朱昌慎听他差点说出那四个字,膝盖软了一软,几乎站立不稳。
强做镇定:“老夫家里也不富足啊,这样吧,老夫再给……借你二十石麦和栗米,十斤豆油,如何?”
“朱老爷,我有个大胆的想法。”王伦收起了笑容。
朱昌慎见他脸色冷了下来,心头滴血道:“你说的半之又半我应了!再多老夫真拿不出来了!老夫自诩还是有些许气节的,要杀要剐悉听尊便!”
王伦忽得面如春风:“成交!”
朱昌慎吐了口气:“一时拿不出那么多,不如分做三次,先借与你一些,半个月后送第二次如何?”
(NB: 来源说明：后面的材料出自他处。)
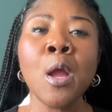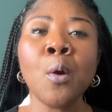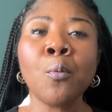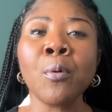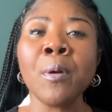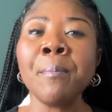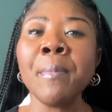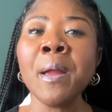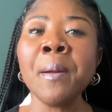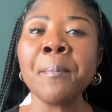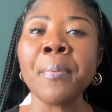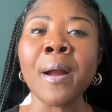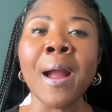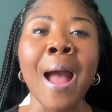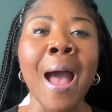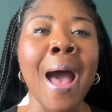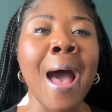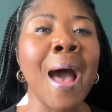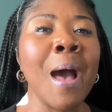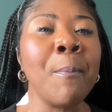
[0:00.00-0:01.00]

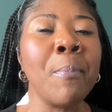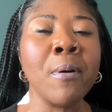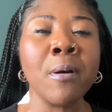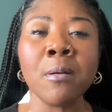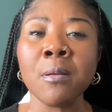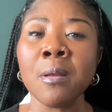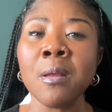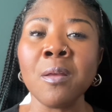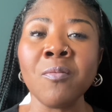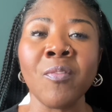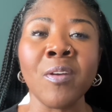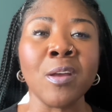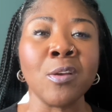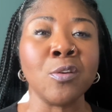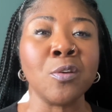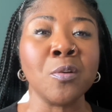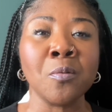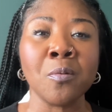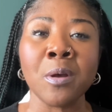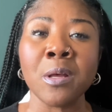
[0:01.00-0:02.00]
Remember, I believe
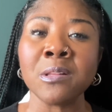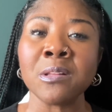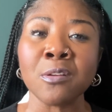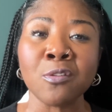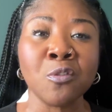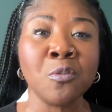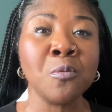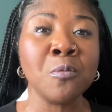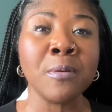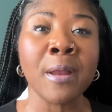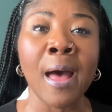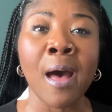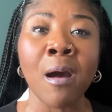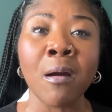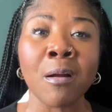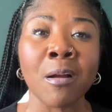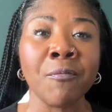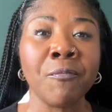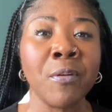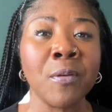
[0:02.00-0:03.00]
in doing the
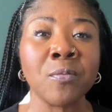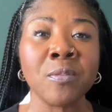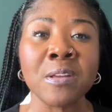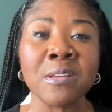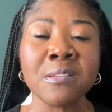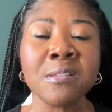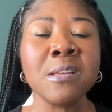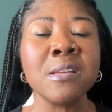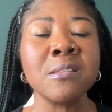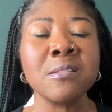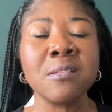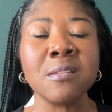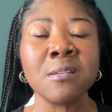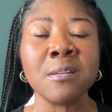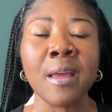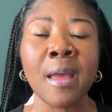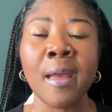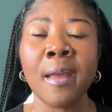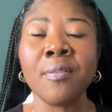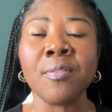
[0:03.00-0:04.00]
$2.50 a
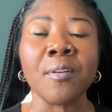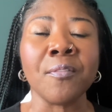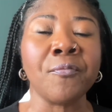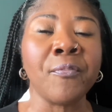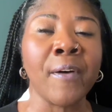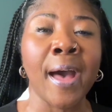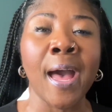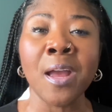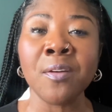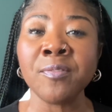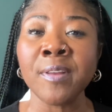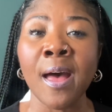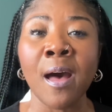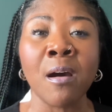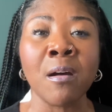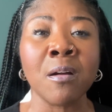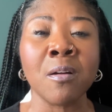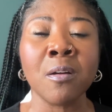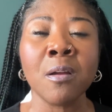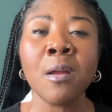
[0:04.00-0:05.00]
day, the
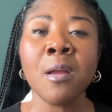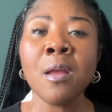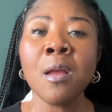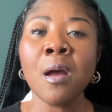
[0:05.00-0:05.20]
$510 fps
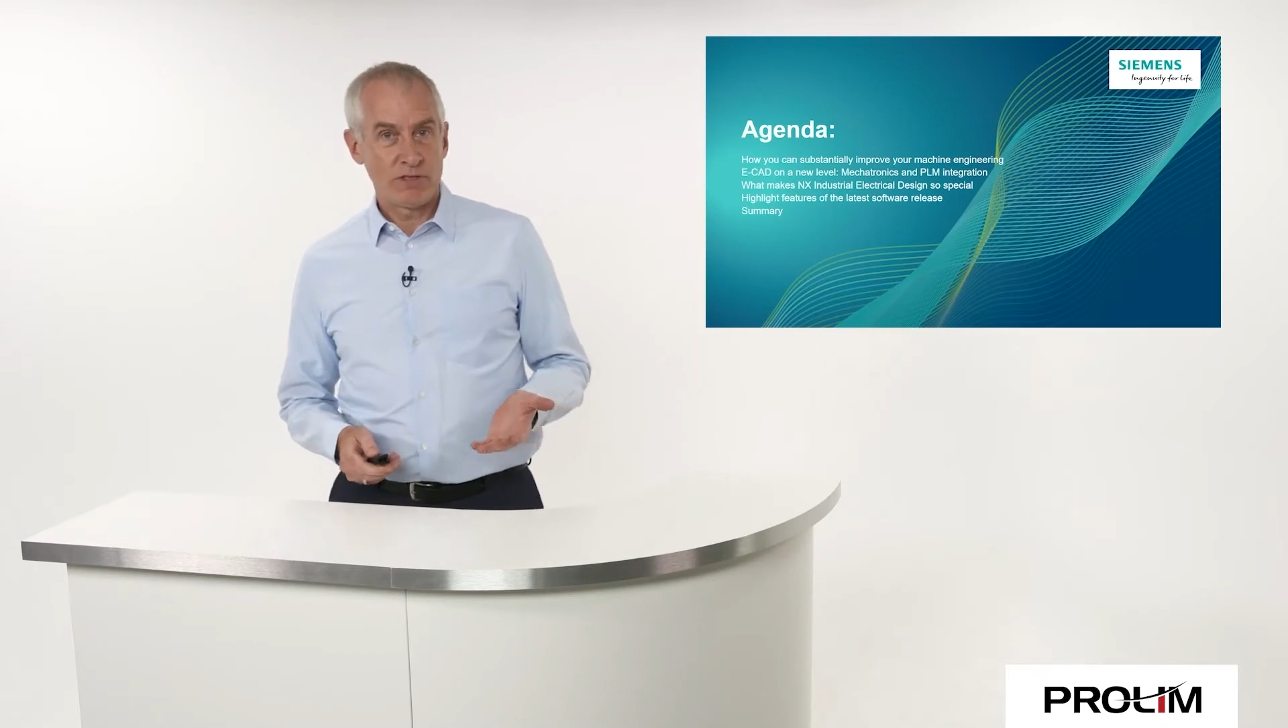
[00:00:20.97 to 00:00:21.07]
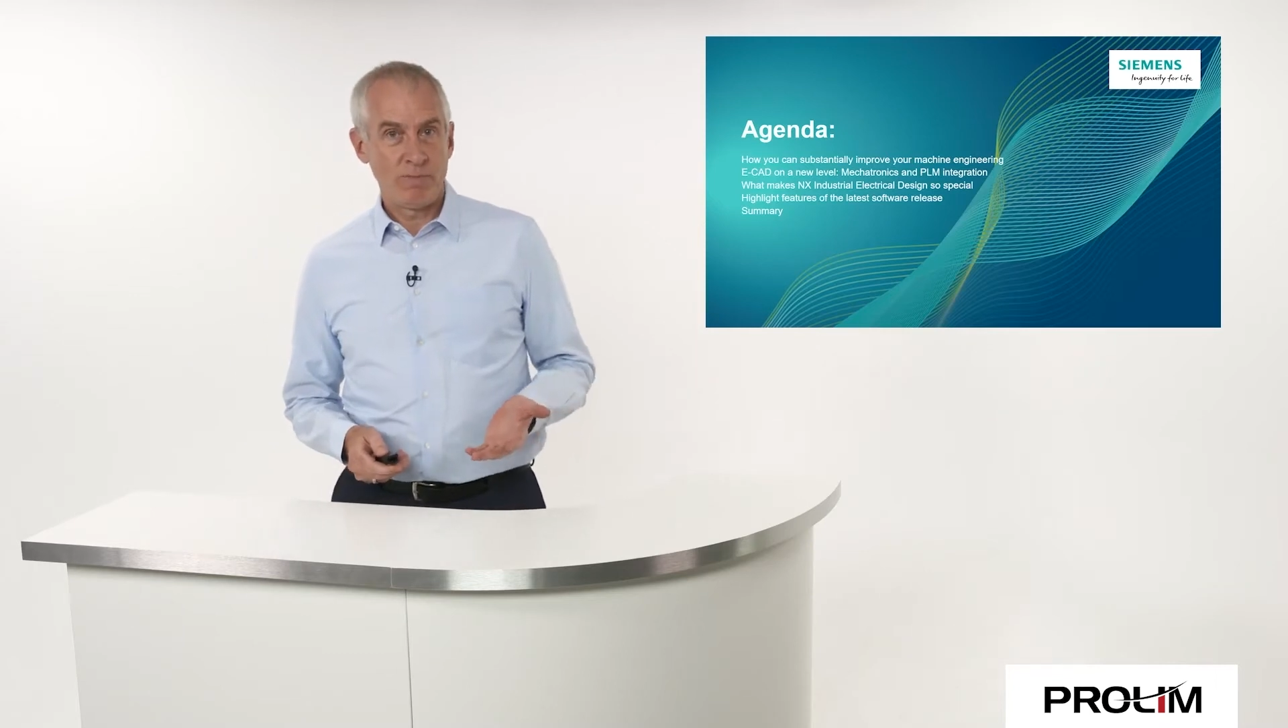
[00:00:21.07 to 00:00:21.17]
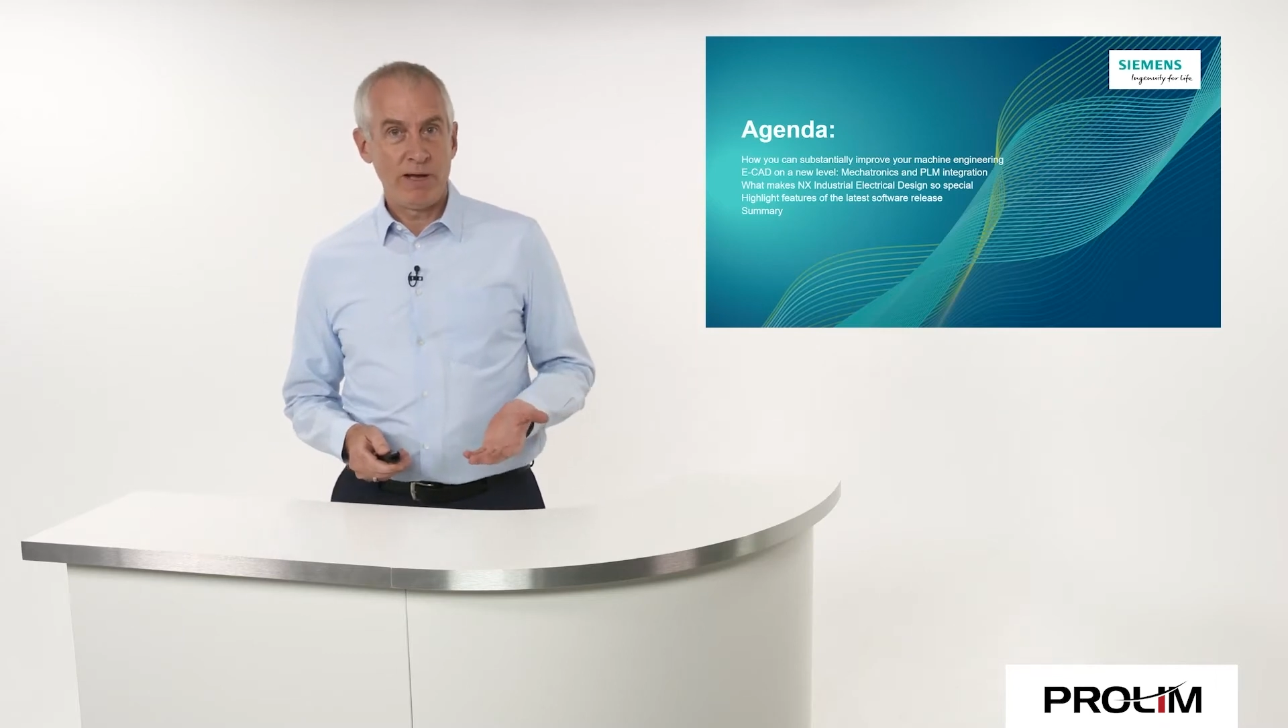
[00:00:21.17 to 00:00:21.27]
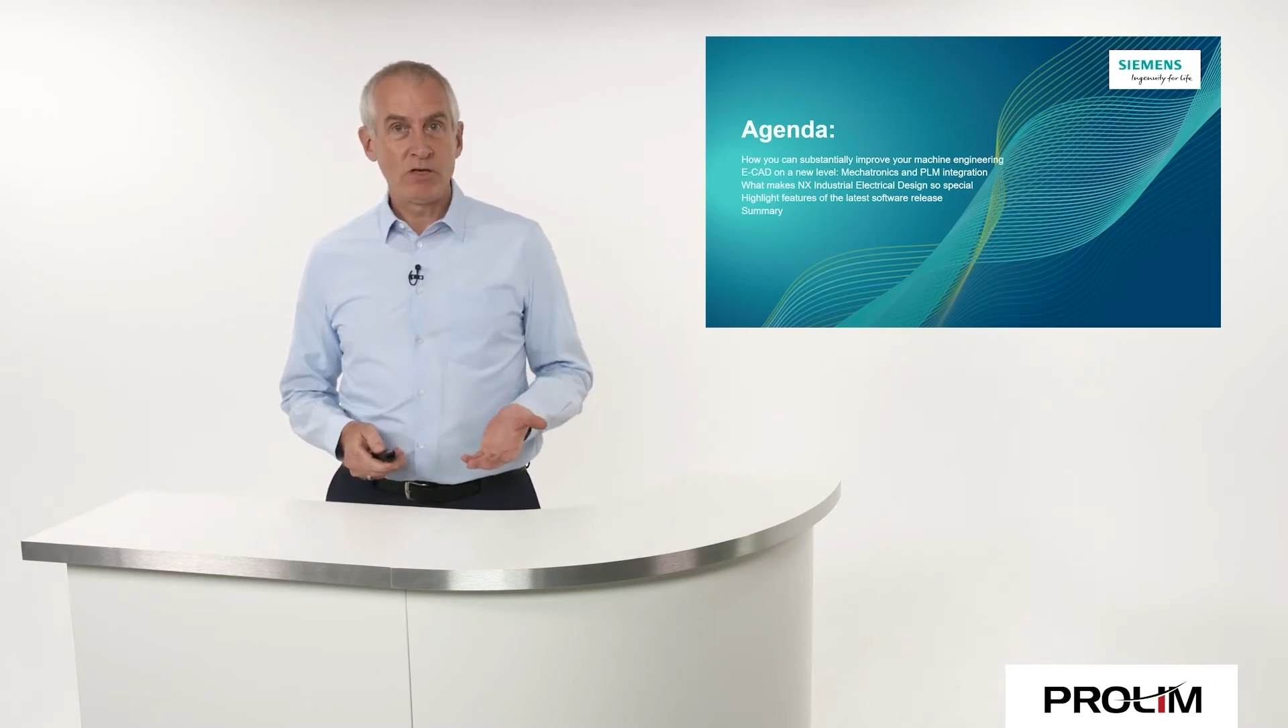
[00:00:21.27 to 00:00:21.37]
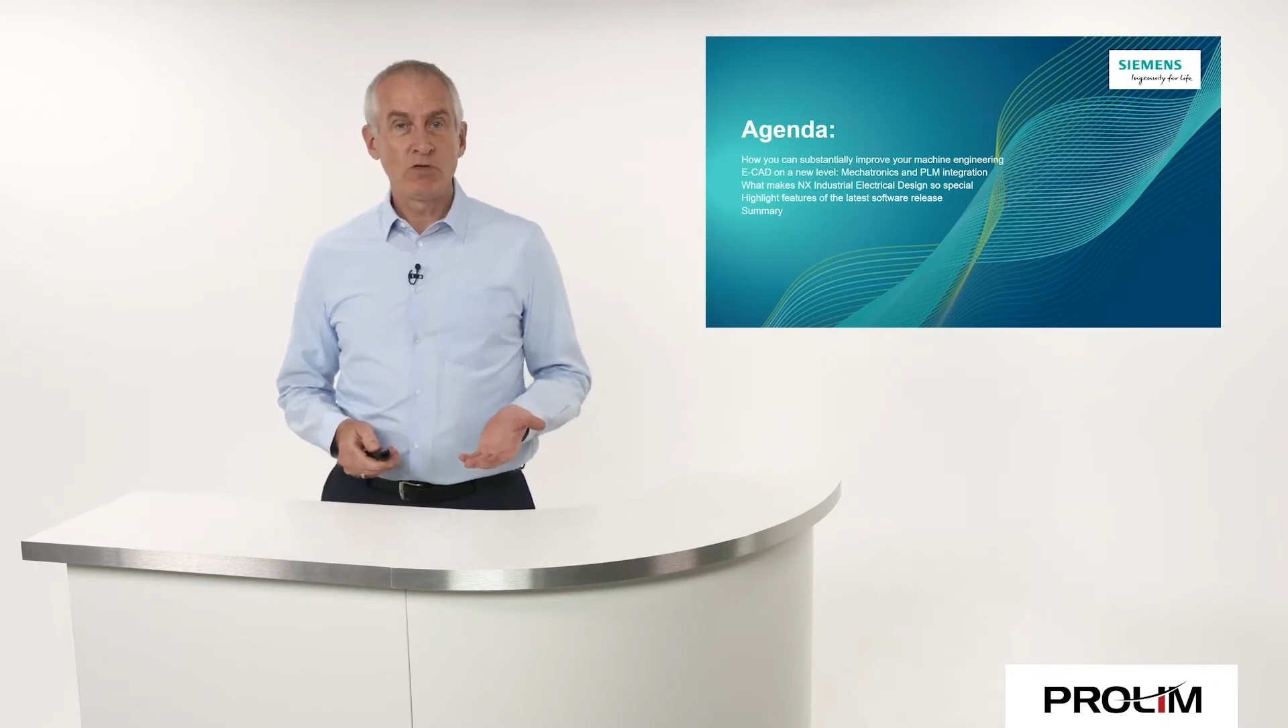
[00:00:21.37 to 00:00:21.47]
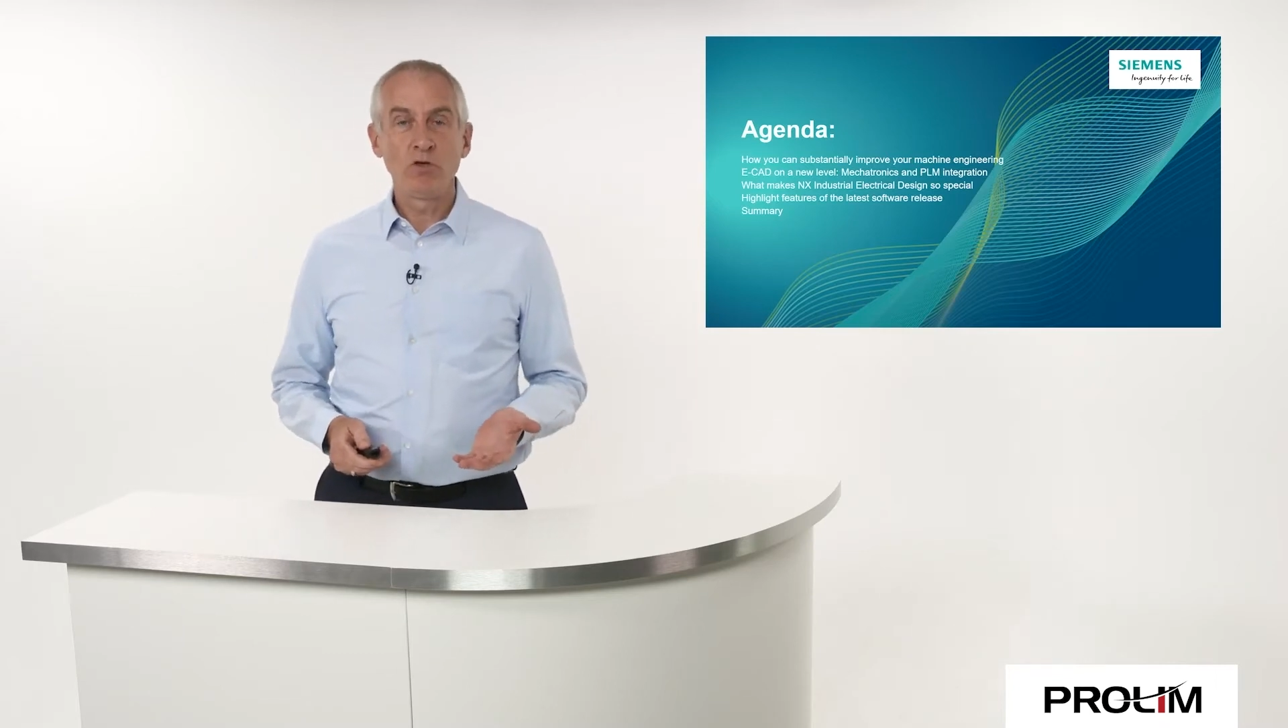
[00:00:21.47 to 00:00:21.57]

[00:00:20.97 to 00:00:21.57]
explain toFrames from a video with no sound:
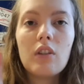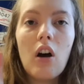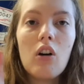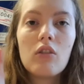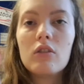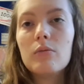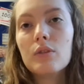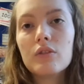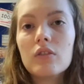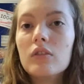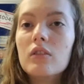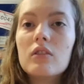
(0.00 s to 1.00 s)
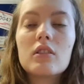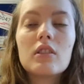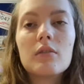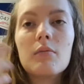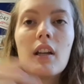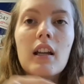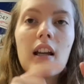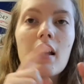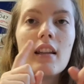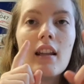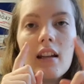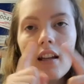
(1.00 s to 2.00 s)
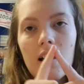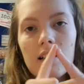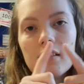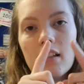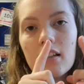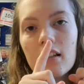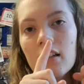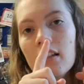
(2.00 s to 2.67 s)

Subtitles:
oral muscles or something, and then it has likeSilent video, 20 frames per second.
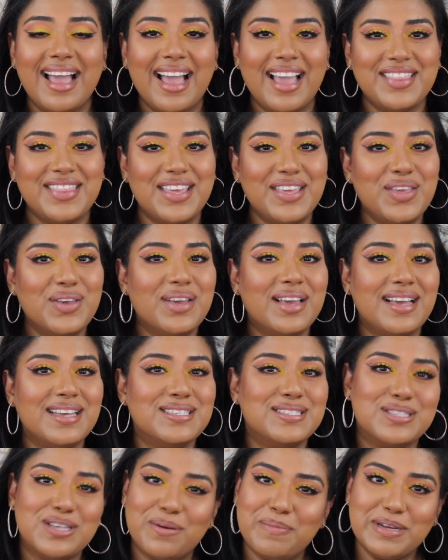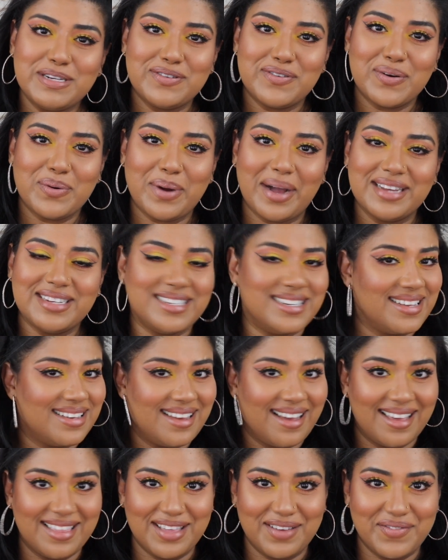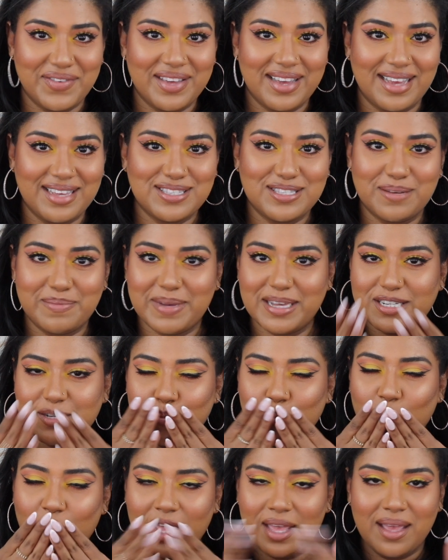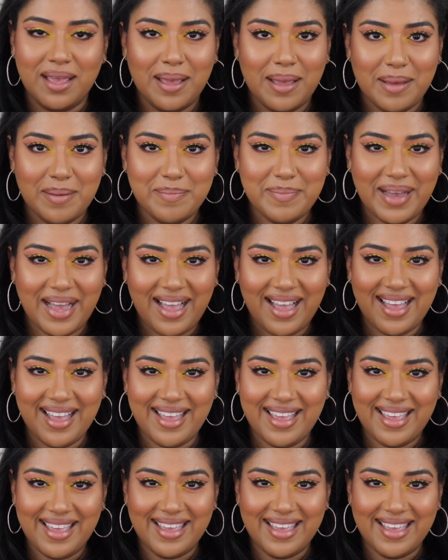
I thank you guys so much for watching. I love you guys so much. Bye!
王伦正有此意,从板桥运到下钉耙岭山坳,实在不便,容易惹人注意,先运回一些能解燃眉之急。
至于朱昌慎在打什么鬼主意,王伦心知肚明。
“多谢朱老爷。”王伦拱了拱手,“还有件大事尊驾得帮我们解决。”
“啊?”朱昌慎觉得自己快要崩溃了,“有什么事一并说了吧,太过分的话,老夫还是有些气节的!”
“对于朱老爷来说是举手之劳,劳烦在县尊那里美言一番,免了我们岭下村的罪名。”王伦摊摊手,仰望着朱昌慎。
“这……怕是不好说项。”朱昌慎先前的说辞本就是骗他们归家的,现在有些骑虎难下。